**Your task**
Below are the records; reproduce all of them exactly but without any images.

Extracted records
****************

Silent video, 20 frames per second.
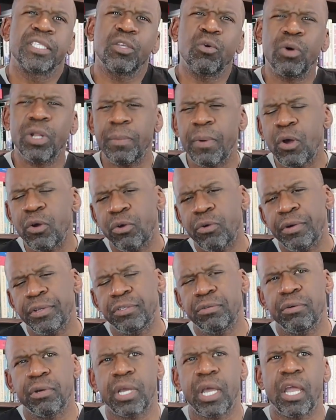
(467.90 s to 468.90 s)
So what about
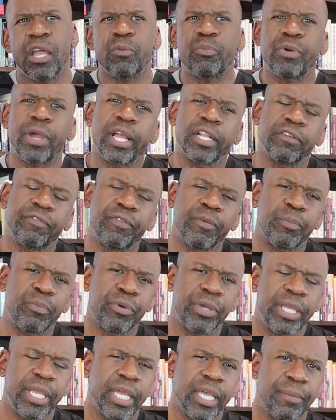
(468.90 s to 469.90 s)
going to a chiropractor for
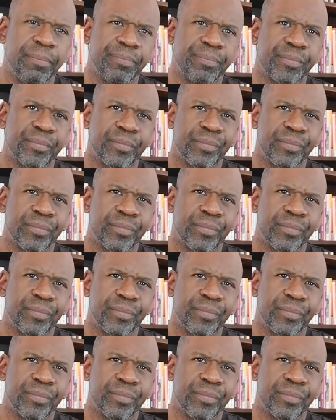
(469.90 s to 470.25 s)
prehab?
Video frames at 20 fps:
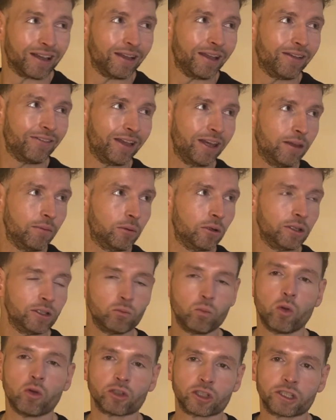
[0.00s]
if anybody
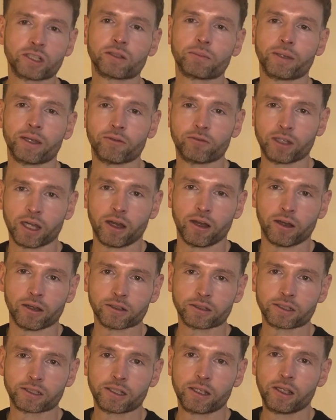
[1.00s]
watches a bit of
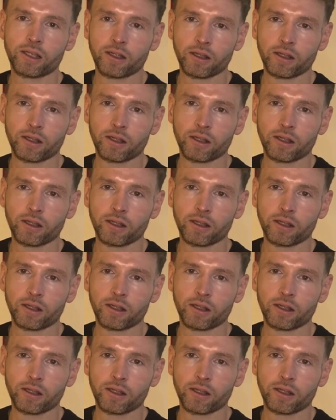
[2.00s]
darts,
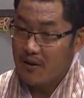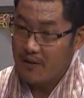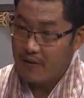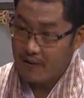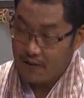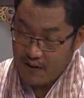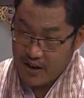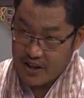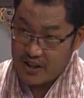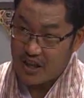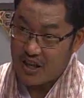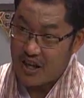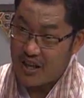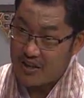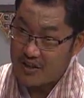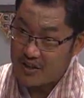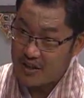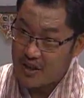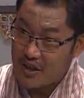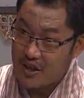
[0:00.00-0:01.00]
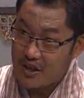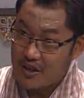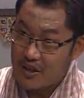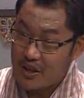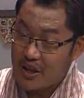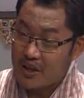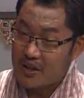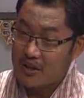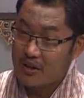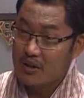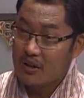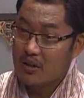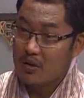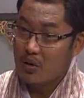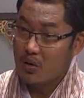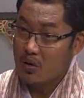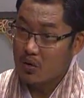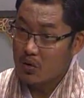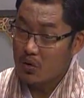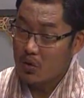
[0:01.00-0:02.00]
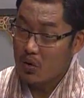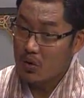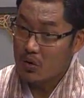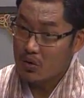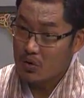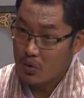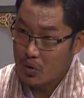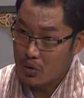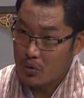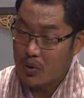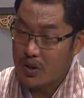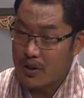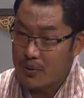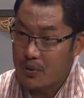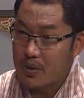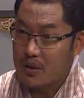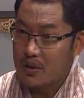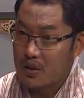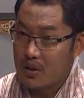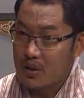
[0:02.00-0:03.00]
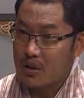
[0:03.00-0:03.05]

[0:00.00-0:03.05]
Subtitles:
finalize then on whatever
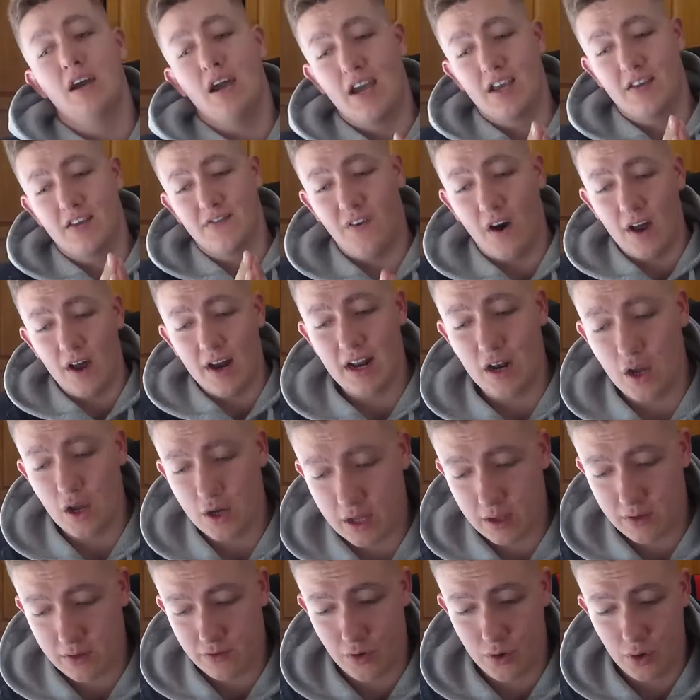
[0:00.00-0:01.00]
It's funny
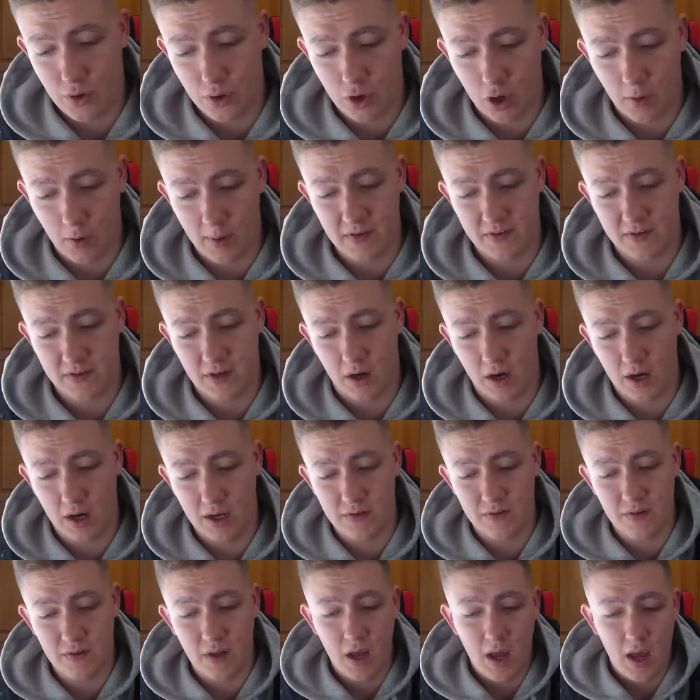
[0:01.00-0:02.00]
looking through your comments,
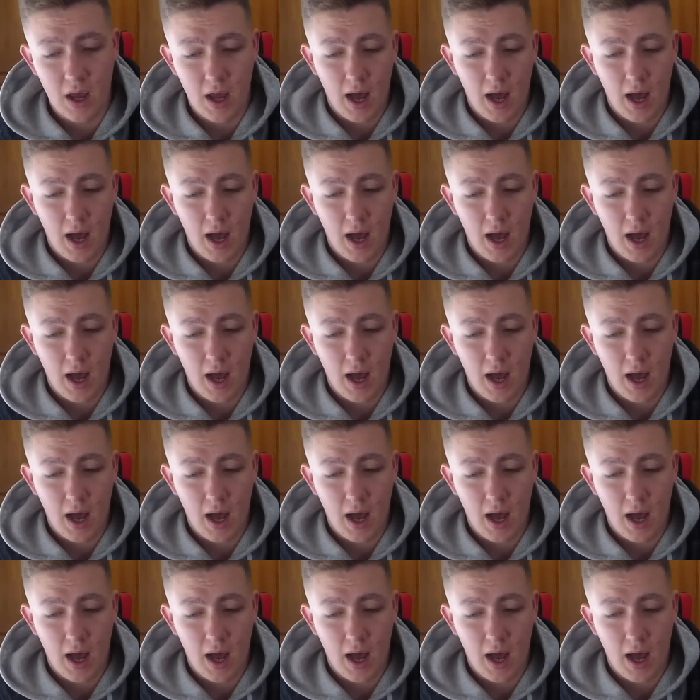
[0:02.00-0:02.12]
guys.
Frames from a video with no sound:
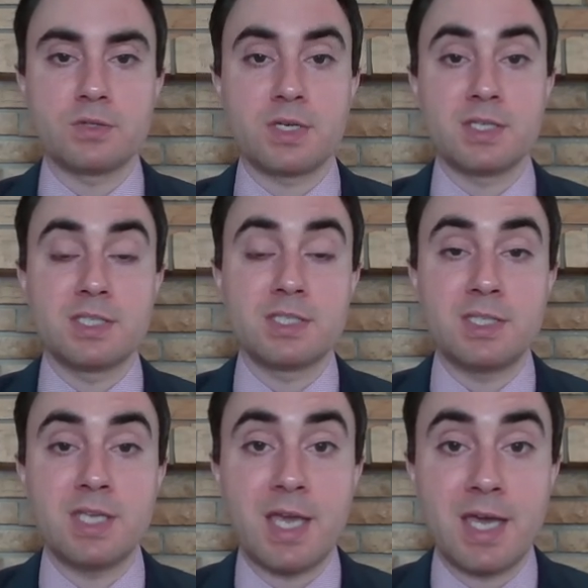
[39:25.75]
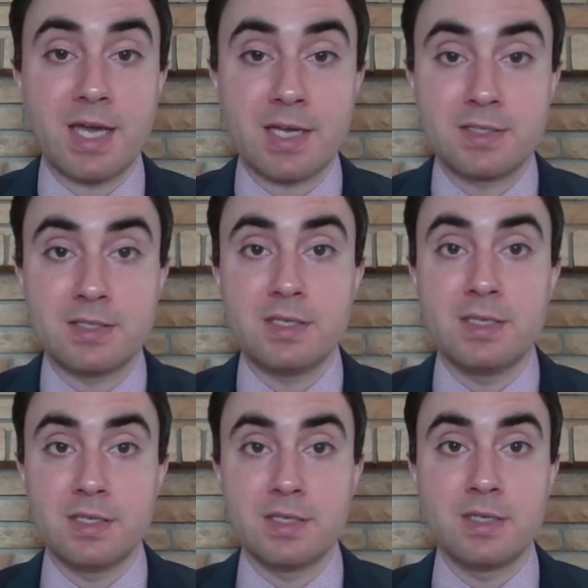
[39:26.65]
or consistently act
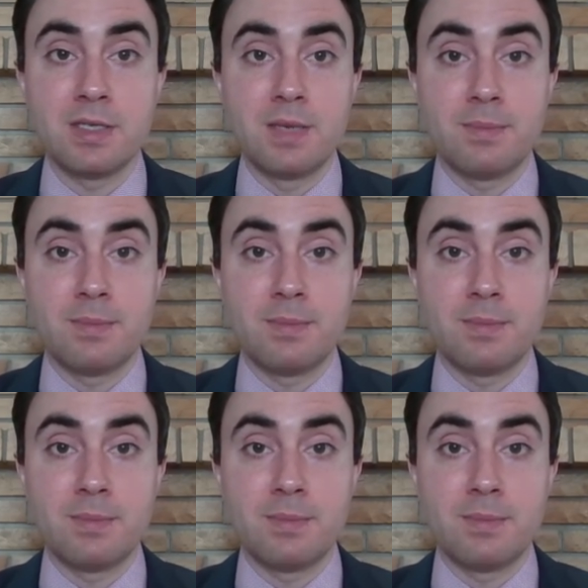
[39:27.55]
in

****************

**Task answer**
Silent video, 20 frames per second.
(467.90 s to 468.90 s)
So what about
(468.90 s to 469.90 s)
going to a chiropractor for
(469.90 s to 470.25 s)
prehab?
Video frames at 20 fps:
[0.00s]
if anybody
[1.00s]
watches a bit of
[2.00s]
darts,
[0:00.00-0:01.00]
[0:01.00-0:02.00]
[0:02.00-0:03.00]
[0:03.00-0:03.05]

[0:00.00-0:03.05]
Subtitles:
finalize then on whatever
[0:00.00-0:01.00]
It's funny
[0:01.00-0:02.00]
looking through your comments,
[0:02.00-0:02.12]
guys.
Frames from a video with no sound:
[39:25.75]
[39:26.65]
or consistently act
[39:27.55]
in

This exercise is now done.